Tweet |
Oleh Najmi Haniva
Saat ini hatiku tengah sangat perih. Perih yang menyayat
hati. Perih karena belum juga membuat kedua orangtuaku bahagia. Apalagi
menjadi anak sholeh yang berbakti. Sungguh masih jauh. Lalu, bagaimana
aku bisa bermanfaat untuk kedua orangtuaku?
Aku masih terus meneror orangtuaku setiap kali telepon. Meminta uang.
Menumpahkan kemarahan dan keluh kesahku. Bersedih. Dan banyak lagi yang
kulakukan untuk membuat keduanya terbebani dan kesusahan.

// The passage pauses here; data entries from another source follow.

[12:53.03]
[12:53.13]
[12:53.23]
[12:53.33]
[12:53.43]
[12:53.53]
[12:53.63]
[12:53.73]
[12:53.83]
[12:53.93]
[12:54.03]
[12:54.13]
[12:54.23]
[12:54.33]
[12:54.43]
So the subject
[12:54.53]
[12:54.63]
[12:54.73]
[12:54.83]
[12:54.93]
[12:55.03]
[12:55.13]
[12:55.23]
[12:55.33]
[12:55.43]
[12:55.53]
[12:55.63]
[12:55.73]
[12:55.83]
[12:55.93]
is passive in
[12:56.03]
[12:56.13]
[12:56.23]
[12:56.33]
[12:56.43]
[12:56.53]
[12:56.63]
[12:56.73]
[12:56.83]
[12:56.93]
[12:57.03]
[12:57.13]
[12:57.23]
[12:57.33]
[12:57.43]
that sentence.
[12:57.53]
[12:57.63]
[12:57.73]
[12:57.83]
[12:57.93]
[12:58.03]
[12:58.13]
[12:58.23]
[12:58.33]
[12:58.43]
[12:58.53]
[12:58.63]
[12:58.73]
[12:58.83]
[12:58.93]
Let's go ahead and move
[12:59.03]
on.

Sungguh tak
sanggup membeberkan segala kelakuan diri yang menyakiti orangtuaku.
Membuatku semakin perih.
Kesadaran mulai merayap dalam hatiku. Sadar akan cinta kasih keduanya
yang sangat melimpah padaku. Kesadaran yang hilang timbul. Kadang
membuncah seperti sekarang. Teringat semua yang mereka lakukan untukku.
Segala pengorbanan dan perjuangan untuk membuatku bahagia. Bagaimanalah
aku sering melupakannya.
Aku malah lebih sering mengobral janji dan berkata dusta. Bahwa aku
berusaha semangat untuk menyelesaikan kuliahku. Nyatanya aku
malas-malasan dan kadang putus asa. Bahwa aku akan lulus tahun ini.

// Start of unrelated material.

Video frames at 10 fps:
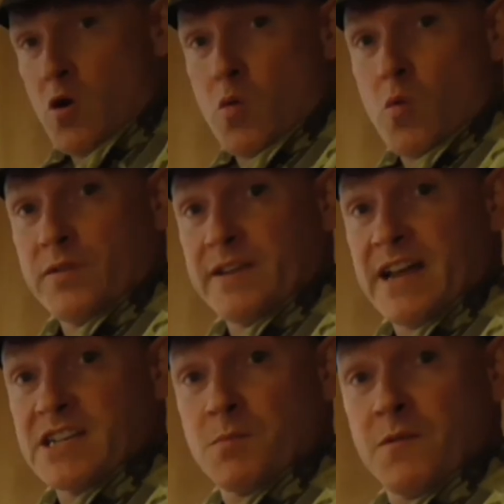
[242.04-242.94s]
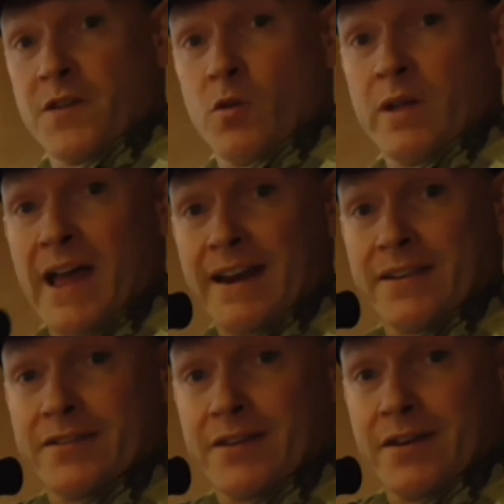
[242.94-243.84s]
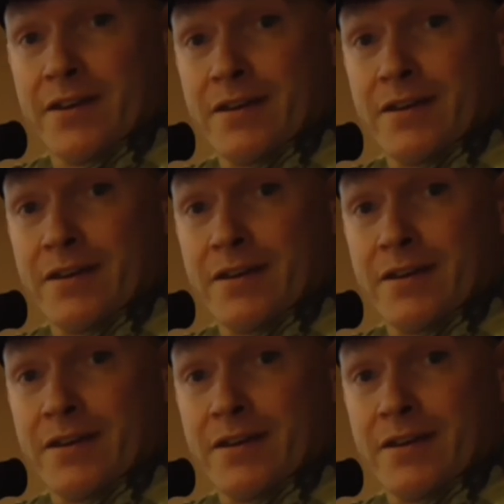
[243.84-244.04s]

One detachable fuel canister.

Tapi, aku belum menunjukkan bukti yang lebih nyata. Ya Allah, sungguh
durhaka diriku...
Ibu selalu menasehati dan menenangkan aku. Tetapi diriku lebih sering
menampik dan tetap menggerutu. Tak sepenuhnya laksanakan nasehatnya.
Ibu berusaha membuatku tersenyum, tapi aku masih bersungut. Kenapa aku
tak rasakan kasih sayangnya yang besar padaku?

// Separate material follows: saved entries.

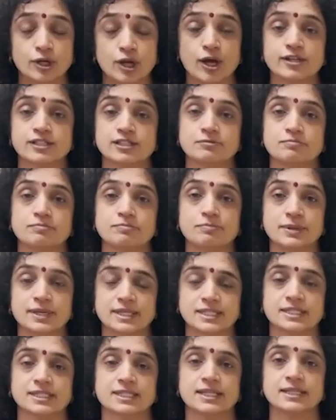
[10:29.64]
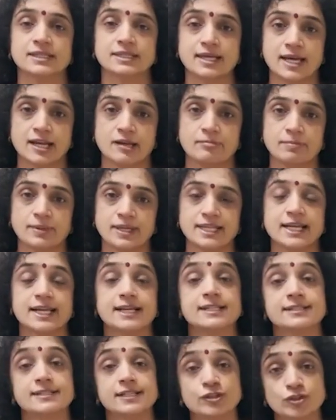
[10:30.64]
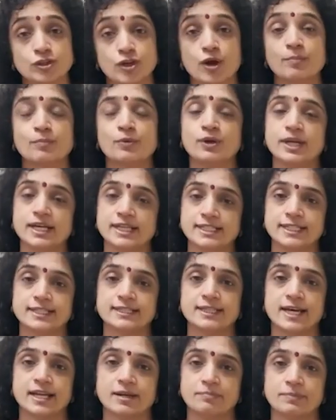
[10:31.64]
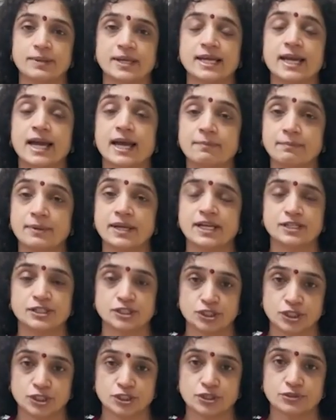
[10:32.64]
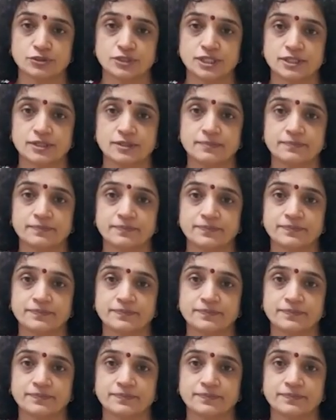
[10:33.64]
clot-busting therapy, that is a thrombolytic therapy, can be instituted.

Karena hatiku beku. Ya, ketika itu hatiku sungguh mengeras oleh
maksiat dan dosaku. Terbelenggu masalah dunia. Melupakan hakikat hidup.
Hatiku jauh dari Allah.
Maka sekarang, aku bersyukur saat hatiku mulai meleleh. Melembut
karena kesadaran itu. Merasakan cinta kedua orangtuaku yang sangat besar
untukku. Kesadaran yang diberikan Allah. Agar aku ingat pada
keinginanku yang sering terkubur oleh cinta dan kesenangan dunia.
Keinginan untuk membahagiakan kedua orangtuaku.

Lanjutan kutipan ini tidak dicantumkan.